An anomaly detected in the storm of a nuclear reactor was so confusing that physicists hoped it would shed light on one of the universe’s greatest mysteries, dark matter.
But new research has firmly denied that this strange measurement indicates the existence of a “sterile neutrino,” a hypothetical particle that has long eluded scientists.
Neutrinos are sometimes called “ghost particles” because they barely interact with other matter – it’s estimated that about 100 trillion pass through our bodies every second.
Since neutrinos were first theorized in 1930, scientists have been trying to determine the properties of these shapeshifters, one of the most common particles in the universe.
They occur “when the nature of an atom’s nucleus changes,” physicist David Lhuillier of the French Atomic Energy Commission told AFP.
This can happen when they come together in violent fusion at the heart of stars like our Sun, or when they break apart in nuclear reactors, he said.
There are three confirmed variants of the neutrino: electron, muon, and tau.
But physicists suspect there may be a fourth neutrino, dubbed “sterile” because it never interacts with ordinary matter.
Theoretically, it would only respond to gravity, not the fundamental force of weak interactions that still have an effect on other neutrinos.
“The vicious neutrino has a ready place in theoretical physics, but there is no clear proof that it exists yet,” he added.
– Dark matter candidate –
So Lhuillier and the rest of the STEREO collaboration that brought together French and German scientists set out to find it.
Previous nuclear reactor measurements had found fewer neutrinos than theoretical models expected, a phenomenon called the “reactor antineutrino anomaly.”
It has been suggested that the missing neutrinos have mutated into the vicious species, offering a rare chance to prove their existence.
To find out, the STEREO collaboration placed a special detector a few meters away from a nuclear reactor used for research at the Laue–Langevin institute in Grenoble, France.
After four years of observing more than 100,000 neutrinos and two years of analyzing the data, the decision was published Wednesday in the journal Nature.
Lhuillier said the anomaly “cannot be explained by sterile neutrinos.”
But that “doesn’t mean it doesn’t exist at all in the universe,” he added.
The experiment found that previous estimates of the amount of neutrinos produced were wrong.
But it wasn’t a complete loss, offering a much clearer picture of the neutrinos emitted by nuclear reactors.
This could aid not only future research but also monitoring nuclear reactors.
Meanwhile, the search for sterile neutrinos continues.

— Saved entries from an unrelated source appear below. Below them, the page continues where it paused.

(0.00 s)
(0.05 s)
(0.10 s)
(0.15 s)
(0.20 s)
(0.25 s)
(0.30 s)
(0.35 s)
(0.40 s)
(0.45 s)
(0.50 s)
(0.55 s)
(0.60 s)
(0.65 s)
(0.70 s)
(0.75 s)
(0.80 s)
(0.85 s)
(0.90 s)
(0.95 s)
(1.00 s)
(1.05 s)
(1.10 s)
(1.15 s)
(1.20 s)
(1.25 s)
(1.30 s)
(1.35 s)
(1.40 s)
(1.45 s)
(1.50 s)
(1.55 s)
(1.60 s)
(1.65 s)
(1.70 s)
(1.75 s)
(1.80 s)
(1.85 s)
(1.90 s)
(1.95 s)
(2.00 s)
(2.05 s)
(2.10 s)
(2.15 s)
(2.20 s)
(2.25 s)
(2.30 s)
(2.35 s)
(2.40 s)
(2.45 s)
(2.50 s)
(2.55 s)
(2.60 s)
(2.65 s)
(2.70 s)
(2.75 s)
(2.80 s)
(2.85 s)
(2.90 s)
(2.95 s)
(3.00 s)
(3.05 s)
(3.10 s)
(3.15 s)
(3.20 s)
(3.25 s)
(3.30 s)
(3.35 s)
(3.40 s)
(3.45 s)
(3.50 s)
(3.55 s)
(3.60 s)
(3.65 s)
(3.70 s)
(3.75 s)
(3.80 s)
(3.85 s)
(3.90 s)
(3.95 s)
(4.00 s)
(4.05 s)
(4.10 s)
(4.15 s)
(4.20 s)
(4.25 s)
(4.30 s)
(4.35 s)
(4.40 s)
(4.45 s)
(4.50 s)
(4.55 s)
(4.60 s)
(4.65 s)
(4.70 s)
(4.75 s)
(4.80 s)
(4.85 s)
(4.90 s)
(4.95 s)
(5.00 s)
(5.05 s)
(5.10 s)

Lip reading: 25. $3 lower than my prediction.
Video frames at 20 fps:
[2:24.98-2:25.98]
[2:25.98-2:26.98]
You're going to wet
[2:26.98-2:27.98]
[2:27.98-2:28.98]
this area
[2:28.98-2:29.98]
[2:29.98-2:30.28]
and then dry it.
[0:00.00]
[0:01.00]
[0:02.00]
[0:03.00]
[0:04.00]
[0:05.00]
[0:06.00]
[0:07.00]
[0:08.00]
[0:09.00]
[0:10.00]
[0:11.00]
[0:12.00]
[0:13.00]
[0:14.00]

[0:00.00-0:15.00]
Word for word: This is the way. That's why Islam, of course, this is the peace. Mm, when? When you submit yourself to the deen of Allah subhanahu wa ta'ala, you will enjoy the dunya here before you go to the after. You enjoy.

Particle accelerators that split atoms may offer new clues.
Despite the setback, interest may remain high because vicious neutrinos are seen as a suspect for dark matter, which makes up more than a quarter of the universe but remains a mystery.
Like dark matter, the sterile neutrino does not interact with ordinary matter, making it incredibly difficult to observe.
“It would be a candidate to explain why we see effects of dark matter and why we can’t see dark matter,” Lhuillier said.